With the pick-up method, SNs were identified in 23 of 42 patients (54.8%); however, with basin dissection, the detection rate was 96% (48 of 50 patients). The average number of SNs detected by the two methods were 2.1 (range, 0-4) and 3.5 (range, 1-7), respectively.

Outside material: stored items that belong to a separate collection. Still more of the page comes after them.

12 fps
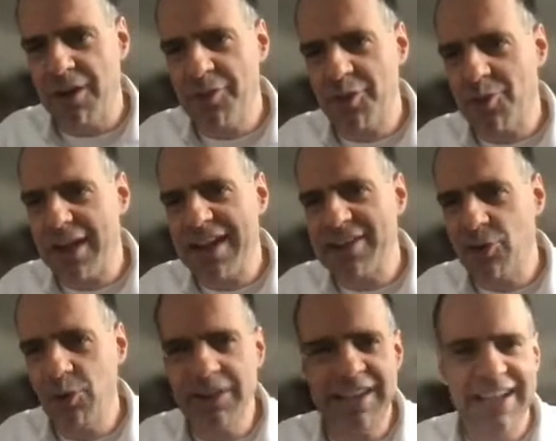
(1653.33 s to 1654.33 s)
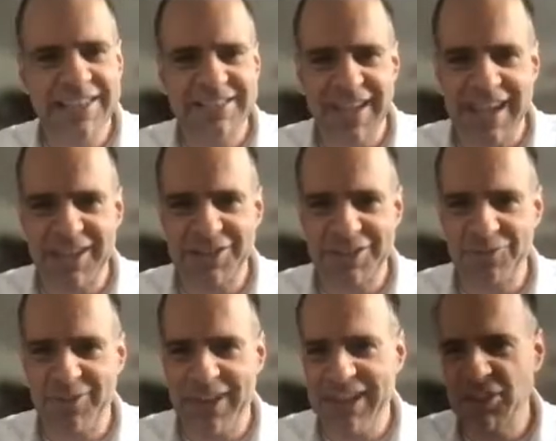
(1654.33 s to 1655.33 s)
right only has negative
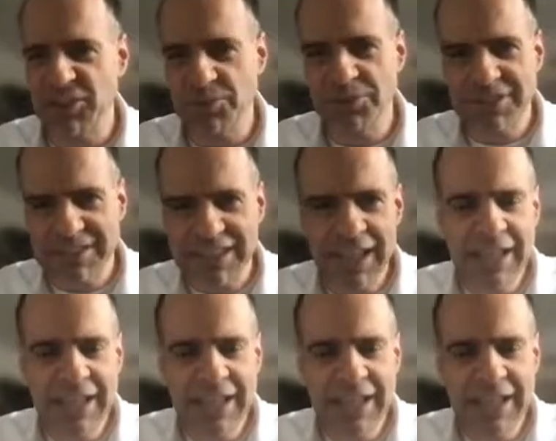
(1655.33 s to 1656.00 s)
values.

The sensitivities of the two methods were 66% (4/6) and 85.7% (12/14), with specificities of 100% (17/17) and 100% (34/34), respectively.

CONCLUSION

In gastric cancer, it was possible to perform LSNNS. At this moment, we believe the laparoscopic basin dissection technique with a dual-tracer injection, followed by SN detection on the back table, will be a reasonable procedure for gastric cancer, owing to the shortcomings related to the dye and radioisotope, the so-called "stained lymphatic duct only" and "shine-through phenomenon."

摘要

背景

前哨淋巴结导航手术(SNNS)用于乳腺癌和黑色素瘤已在全球范围内被视为一种合理的肿瘤手术。另一方面,在淋巴结转移良好的胃癌中,SNNS的应用一直较为谨慎,仅在有限的病例中进行。仍有一些障碍需要克服,例如前哨淋巴结示踪剂的缺点以及腹腔镜前哨淋巴结检测的技术限制。本研究的目的是确定在术前诊断为T2期及以下且肿瘤大小为4厘米及以下的胃癌中,腹腔镜SNNS是否可行,以及哪种活检方法更适合前哨淋巴结示踪剂。

材料与方法

2005年1月至2006年10月,对92例连续接受腹腔镜前哨淋巴结导航手术(LSNNS)的患者进行前瞻性研究,采用吲哚菁绿和(99m)锝标记的锡胶体联合技术。通过两种活检方法腹腔镜切除前哨淋巴结:盆扫和拾取法,然后将这两种前哨淋巴结活检方法的结果与从永久切片获得的最终诊断结果进行比较。

结果

采用拾取法,42例患者中有23例(54.8%)发现前哨淋巴结;然而,采用盆扫法时,检出率为96%(50例患者中的48例)。两种方法检测到的前哨淋巴结平均数量分别为2.1个(范围0 - 4个)和3.5个(范围1 - 7个)。两种方法的敏感性分别为66%(4/6)和85.7%(12/14),特异性分别为100%(17/17)和100%(34/34)。

结论

在胃癌中,进行腹腔镜前哨淋巴结导航手术是可行的。目前,我们认为采用双示踪剂注射的腹腔镜盆扫技术,随后在手术台上检测前哨淋巴结,由于与染料和放射性同位素相关的缺点,即所谓的“仅染色淋巴管”和“穿透现象”,对于胃癌将是一种合理的手术方法。